Monday, May 17, 2010

UK factory workers ask C.S. Lewis questions (Part 17)

Question:
Many people are quite unable to understand the theological differences which have caused divisions in the Christian Church. Do you consider that these differences are fundamental, and is the time now ripe for re-union? 

Lewis: university-church-steeple
The time is always ripe for re-union. Divisions between Christians are a sin and a scandal, and Christians ought at all times to be making contributions towards re-union, if it is only by their prayers. I am only a layman and a recent Christian, and I do not know much about these things, but in all the things which I have written and thought I have always stuck to traditional, dogmatic positions. The result is that letters of agreement reach me from what are ordinarily regarded as the most different kinds of Christians; for instance, I get letters from Jesuits, monks, nuns, and also from Quakers and Welsh Dissenters, and so on.
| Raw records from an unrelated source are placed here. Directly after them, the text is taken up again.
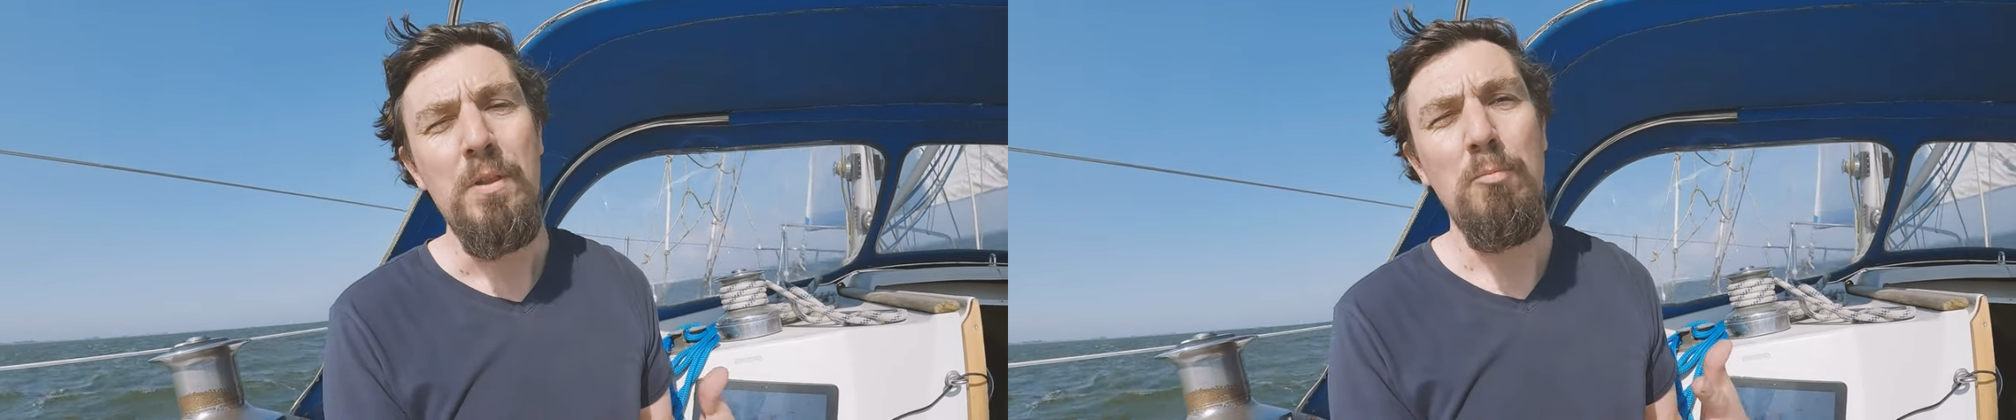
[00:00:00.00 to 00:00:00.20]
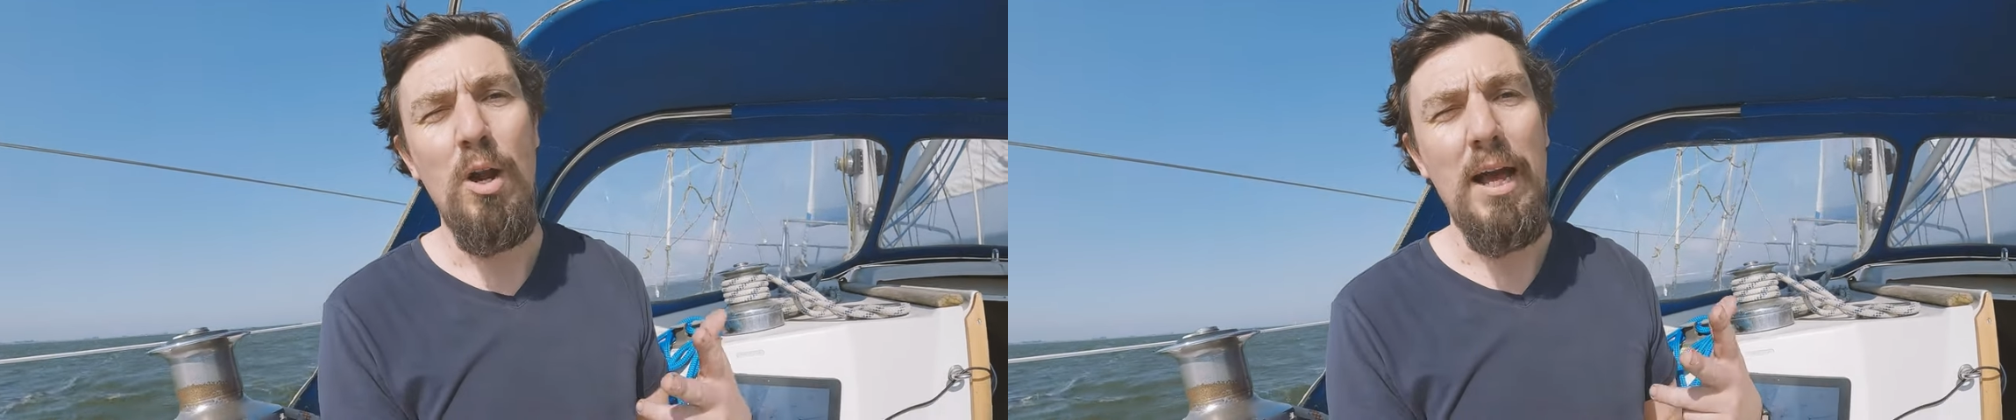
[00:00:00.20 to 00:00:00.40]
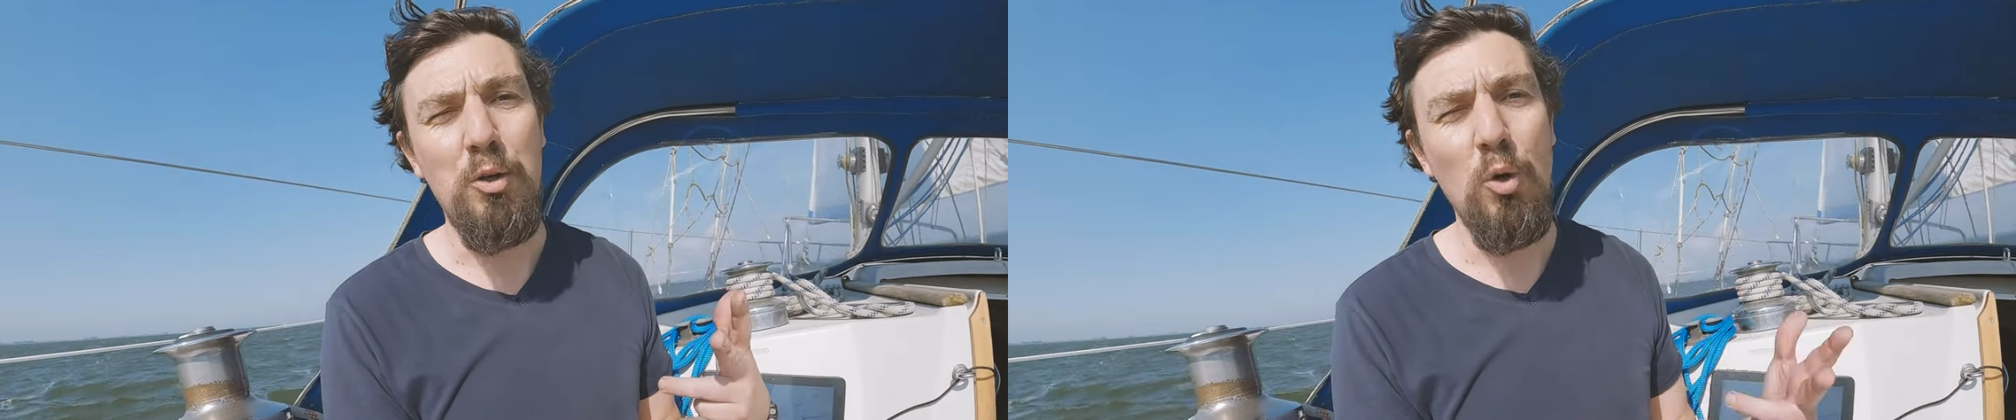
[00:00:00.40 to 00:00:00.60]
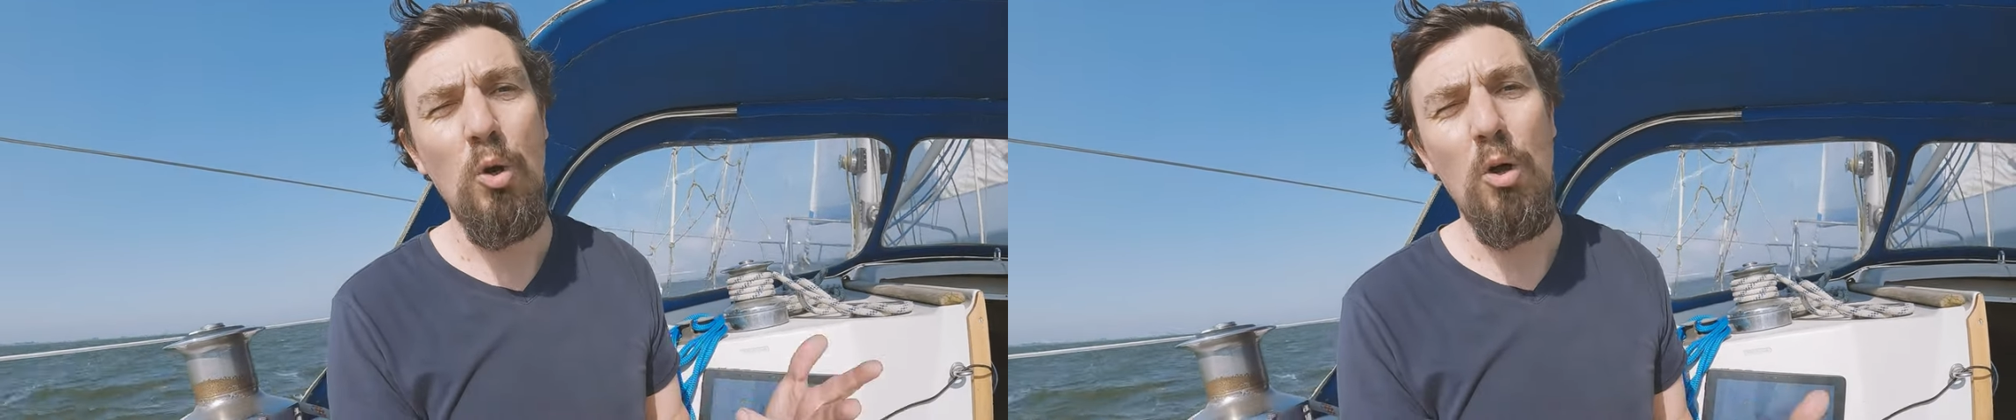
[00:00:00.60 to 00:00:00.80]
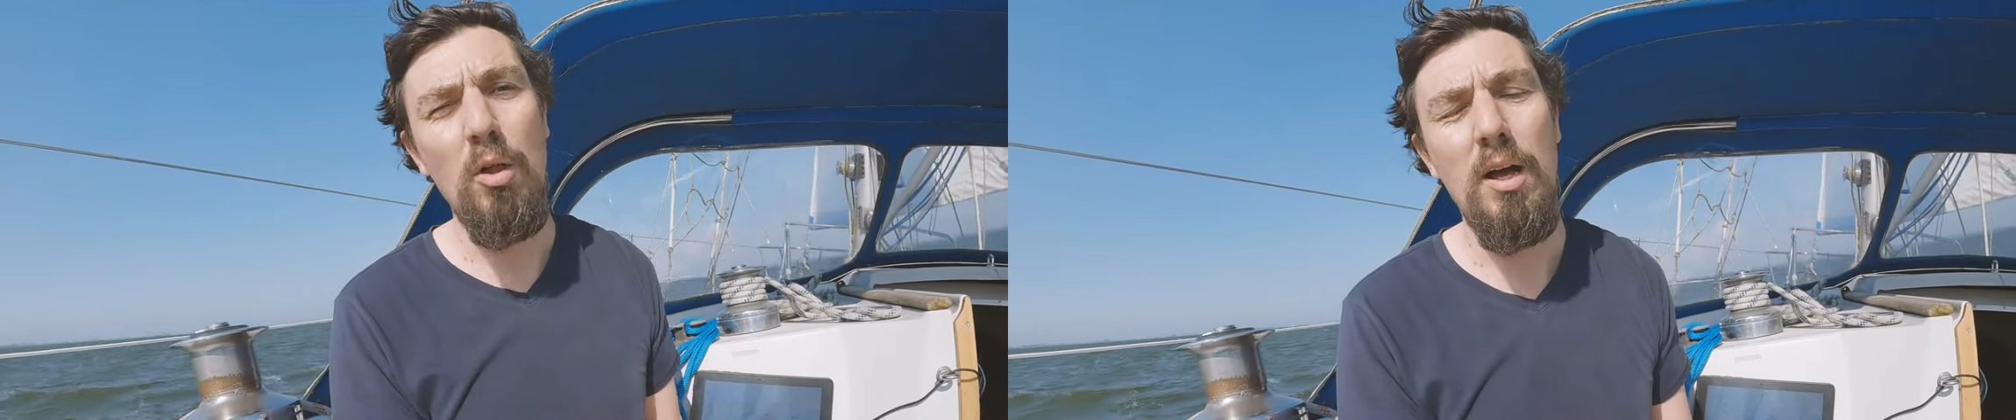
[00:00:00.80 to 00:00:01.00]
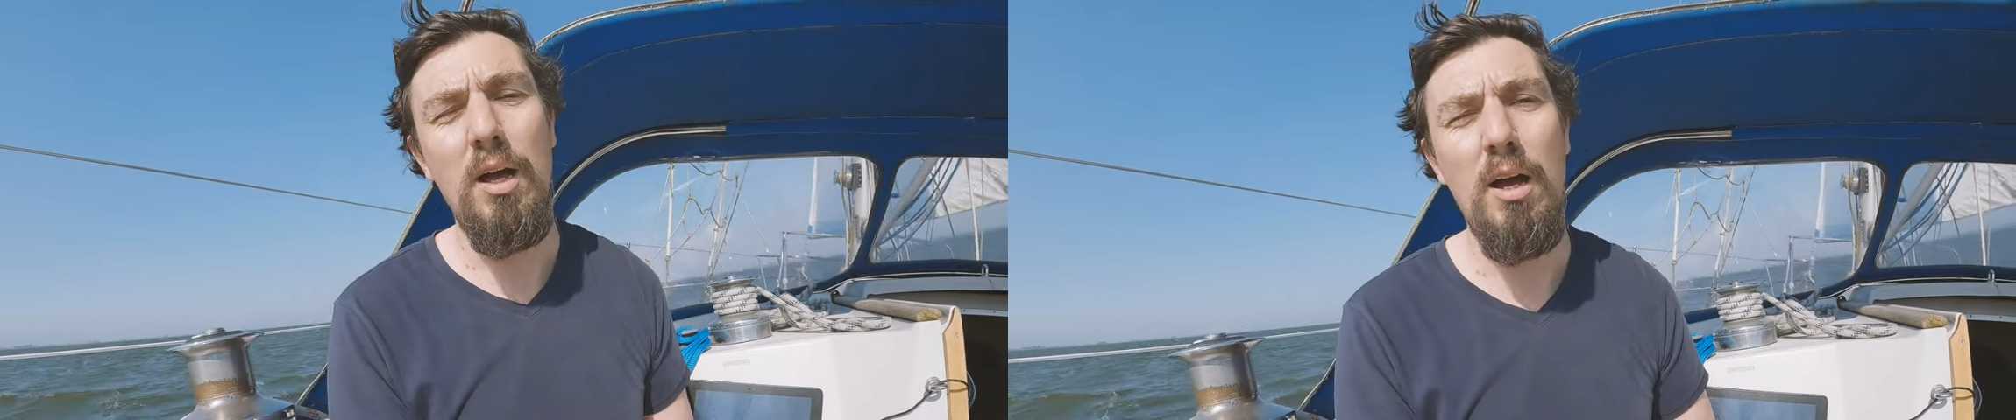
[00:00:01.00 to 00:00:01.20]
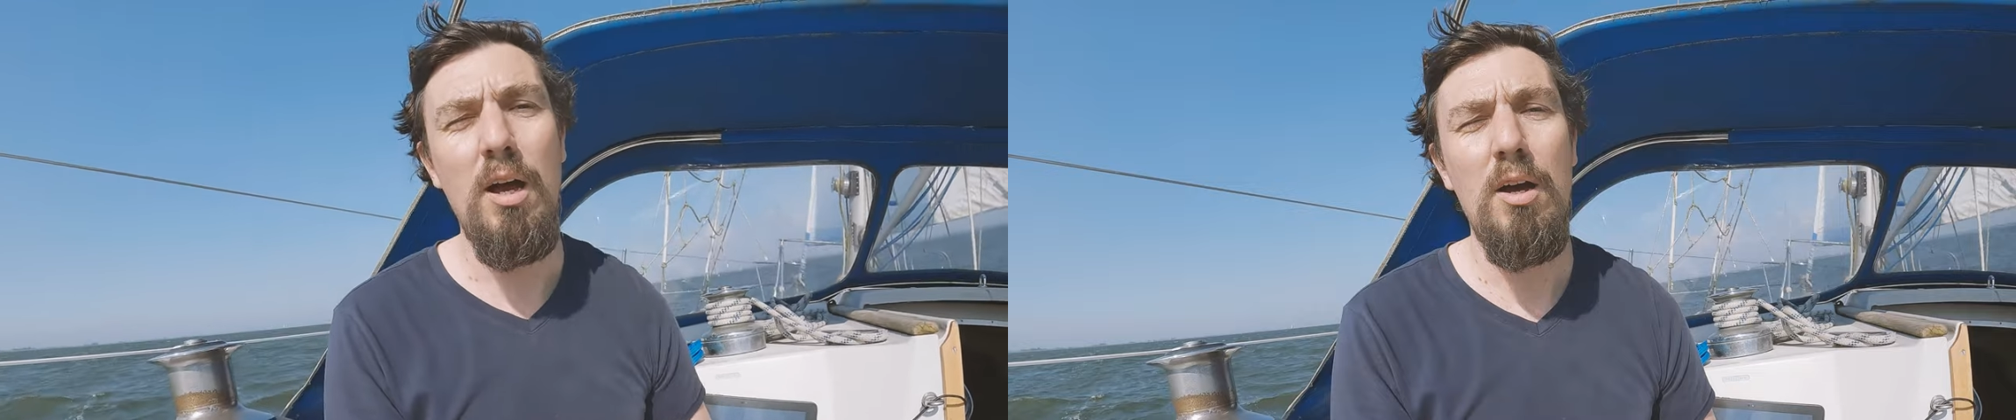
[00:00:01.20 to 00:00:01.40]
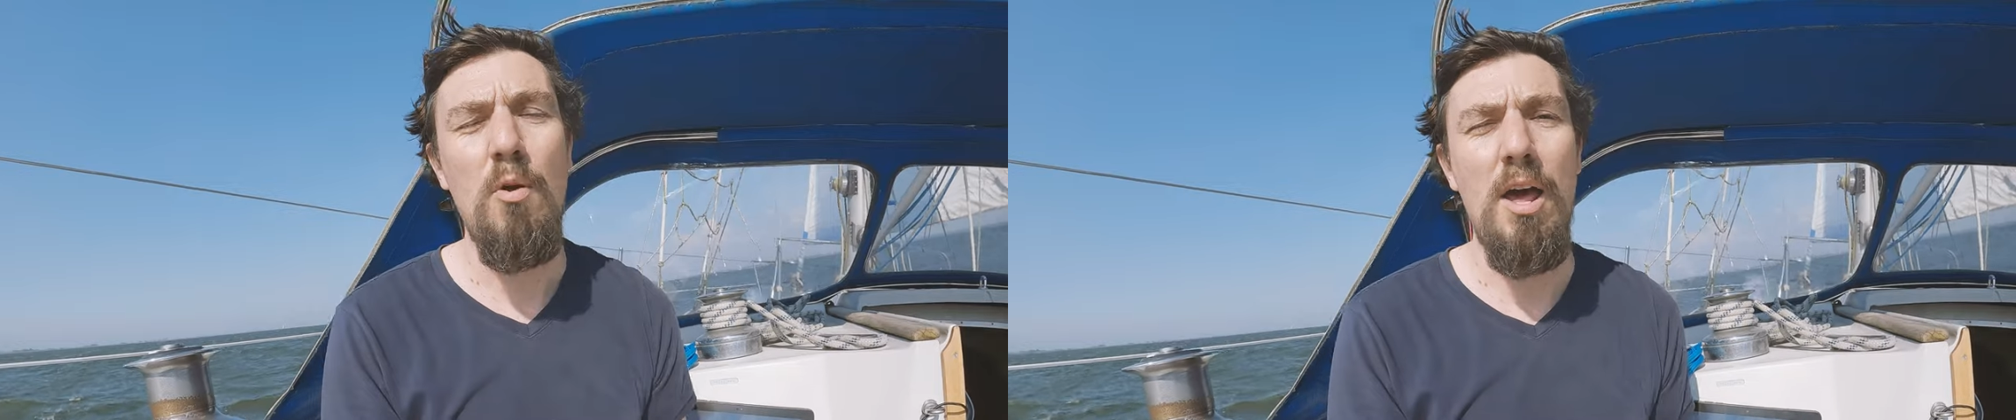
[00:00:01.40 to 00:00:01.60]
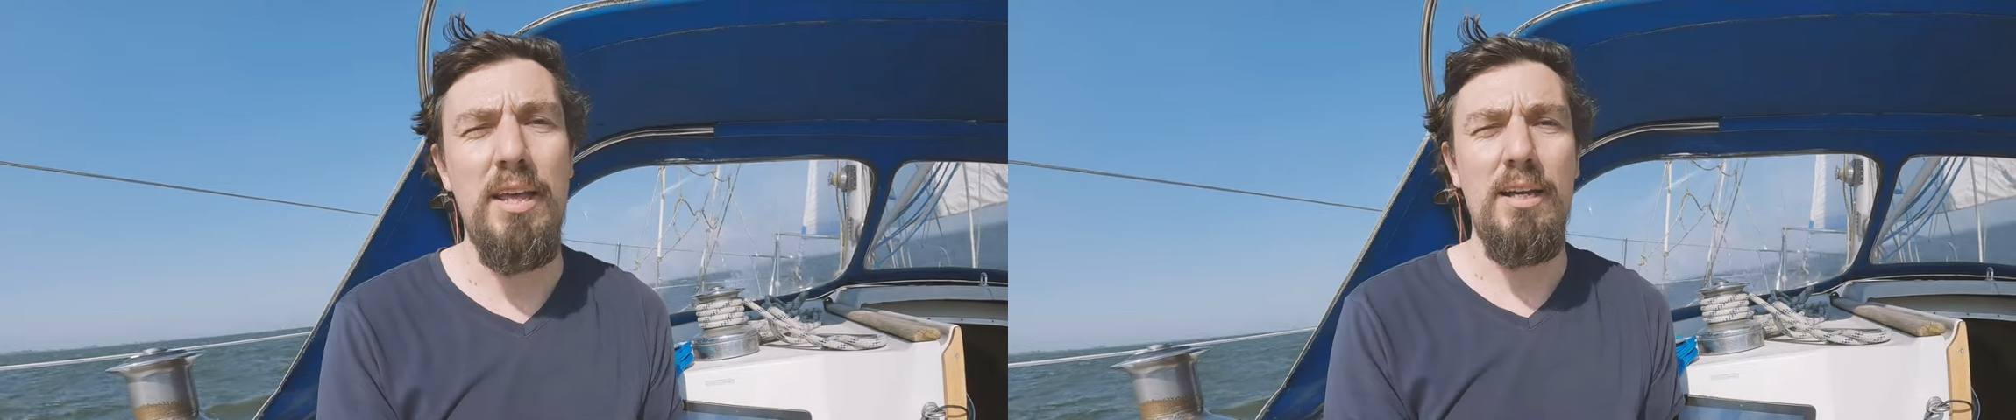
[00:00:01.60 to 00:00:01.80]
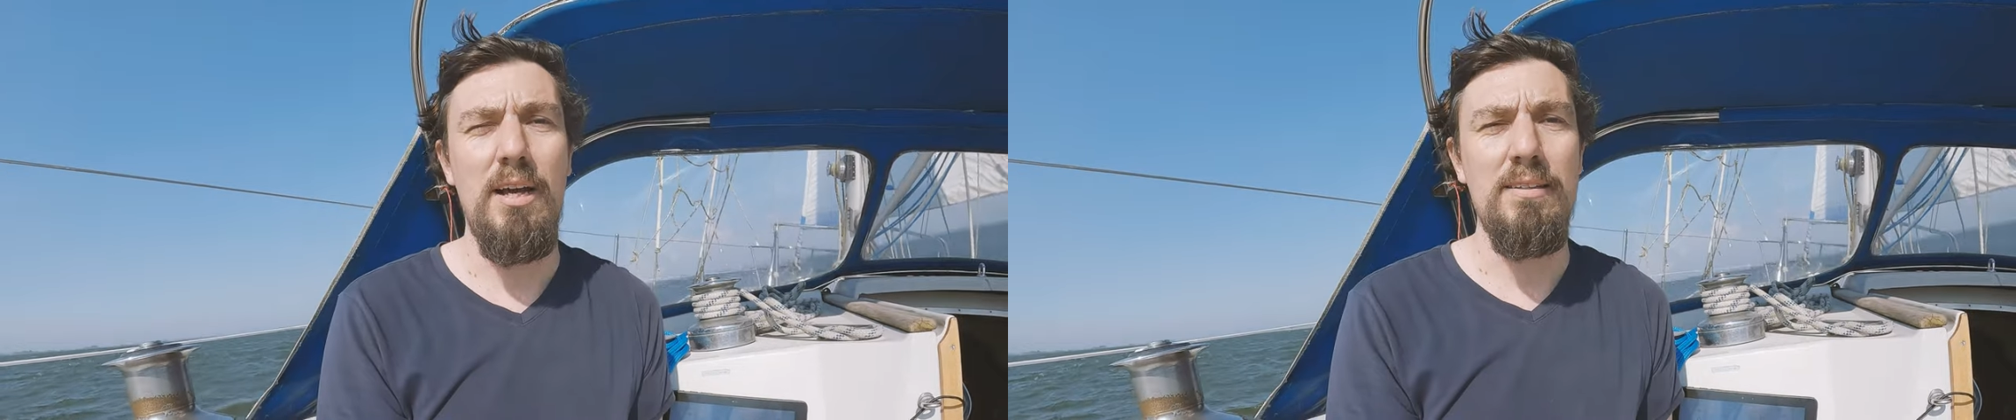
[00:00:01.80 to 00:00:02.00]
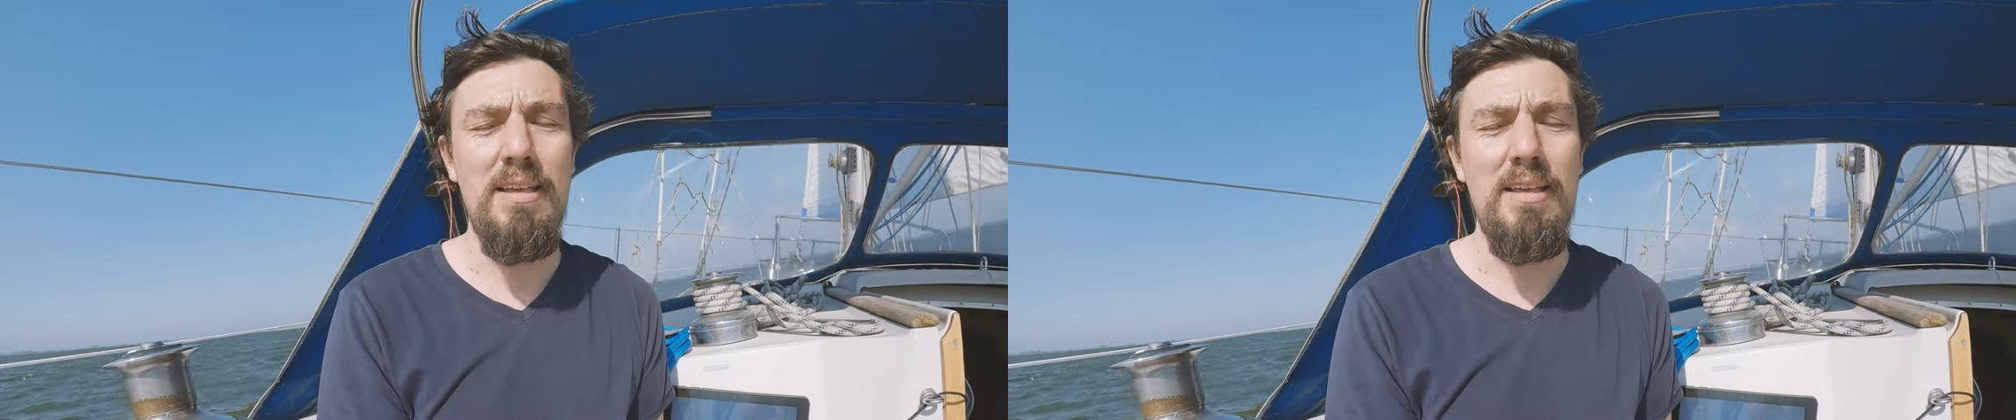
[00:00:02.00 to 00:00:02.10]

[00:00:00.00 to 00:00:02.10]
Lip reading: more like Google running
So it seems to me that the ‘extremist’ elements in every Church are nearest one another and the liberal and ‘broad-minded’ people in each Body could never be united at all. The world of dogmatic Christianity is a place in which thousands of people of quite different types keep on saying the same thing, and the world of ‘broad-mindedness’ and watered-down ‘religion’ is a world where a small number of people (all of the same type) say totally different things and change their minds every few minutes. We shall never get re-union from them.

"Answers to Questions on Christianity," God in the Dock (Eerdmans: 1970) 60.